Amazon S3 as the Data Lake Storage Platform - Building Big Data Storage Solutions (Data Lakes) for Maximum Flexibility

Amazon S3 as the Data Lake Storage Platform

The Amazon S3-based data lake solution uses Amazon S3 as its primary storage platform. Amazon S3 provides an optimal foundation for a data lake because of its virtually unlimited scalability. You can seamlessly and nondisruptively increase storage from gigabytes to petabytes of content, paying only for what you use. Amazon S3 is designed to provide 99.999999999% durability. It has scalable performance, ease-of-use features, and native encryption and access control capabilities. Amazon S3 integrates with a broad portfolio of AWS and third-party ISV data processing tools.

Key data lake-enabling features of Amazon S3 include the following:

  • Decoupling of storage from compute and data processing – In traditional Hadoop and data warehouse solutions, storage and compute are tightly coupled, making it difficult to optimize costs and data processing workflows. With Amazon S3, you can cost-effectively store all data types in their native formats. You can then launch as many or as few virtual servers as you need using Amazon Elastic Compute Cloud (EC2), and you can use AWS analytics tools to process your data. You can optimize your EC2 instances to provide the right ratios of CPU, memory, and bandwidth for best performance.

  • Centralized data architecture – Amazon S3 makes it easy to build a multi-tenant environment, where many users can bring their own data analytics tools to a common set of data. This improves both cost and data governance over that of traditional solutions, which require multiple copies of data to be distributed across multiple processing platforms.
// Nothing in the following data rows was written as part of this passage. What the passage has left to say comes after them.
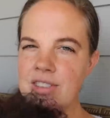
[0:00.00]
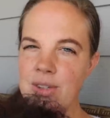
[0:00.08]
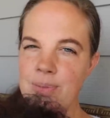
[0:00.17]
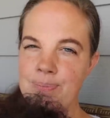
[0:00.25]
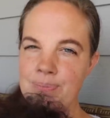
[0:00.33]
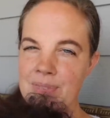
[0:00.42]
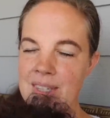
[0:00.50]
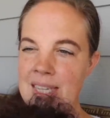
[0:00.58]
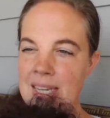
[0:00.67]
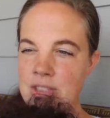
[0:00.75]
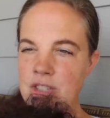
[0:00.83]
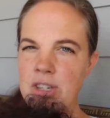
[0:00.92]
So
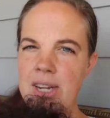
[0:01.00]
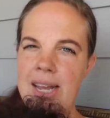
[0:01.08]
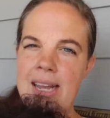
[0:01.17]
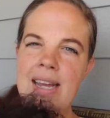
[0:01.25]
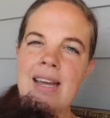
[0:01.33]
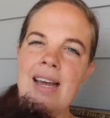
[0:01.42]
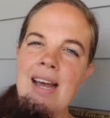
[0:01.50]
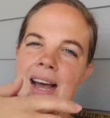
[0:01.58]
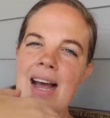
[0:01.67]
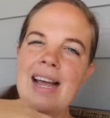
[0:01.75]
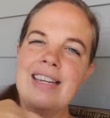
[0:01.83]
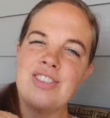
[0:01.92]
yesterday
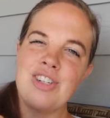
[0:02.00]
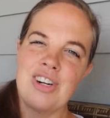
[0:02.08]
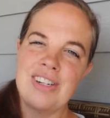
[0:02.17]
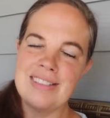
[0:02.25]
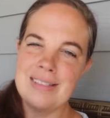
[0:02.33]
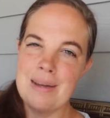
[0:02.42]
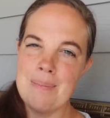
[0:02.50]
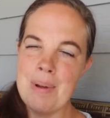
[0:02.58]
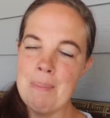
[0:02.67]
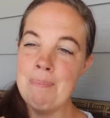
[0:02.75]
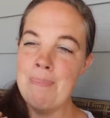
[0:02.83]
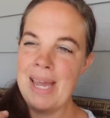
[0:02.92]
I started some
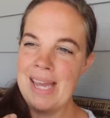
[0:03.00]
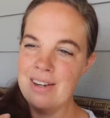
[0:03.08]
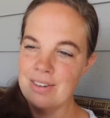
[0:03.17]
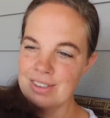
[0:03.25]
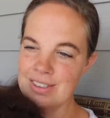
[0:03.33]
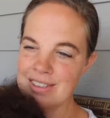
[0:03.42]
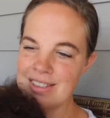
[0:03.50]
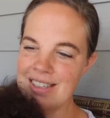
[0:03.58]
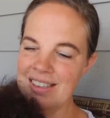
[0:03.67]
bagels.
  • Integration with clusterless and serverless AWS services – Use Amazon S3 with Amazon Athena, Amazon Redshift Spectrum, Amazon Rekognition, and AWS Glue to query and process data. Amazon S3 also integrates with AWS Lambda serverless computing to run code without provisioning or managing servers. With all of these capabilities, you only pay for the actual amounts of data you process or for the compute time that you consume.

  • Standardized APIs – Amazon S3 RESTful APIs are simple, easy to use, and supported by most major third-party independent software vendors (ISVs), including leading Apache Hadoop and analytics tool vendors. This allows customers to bring the tools they are most comfortable with and knowledgeable about to help them perform analytics on data in Amazon S3.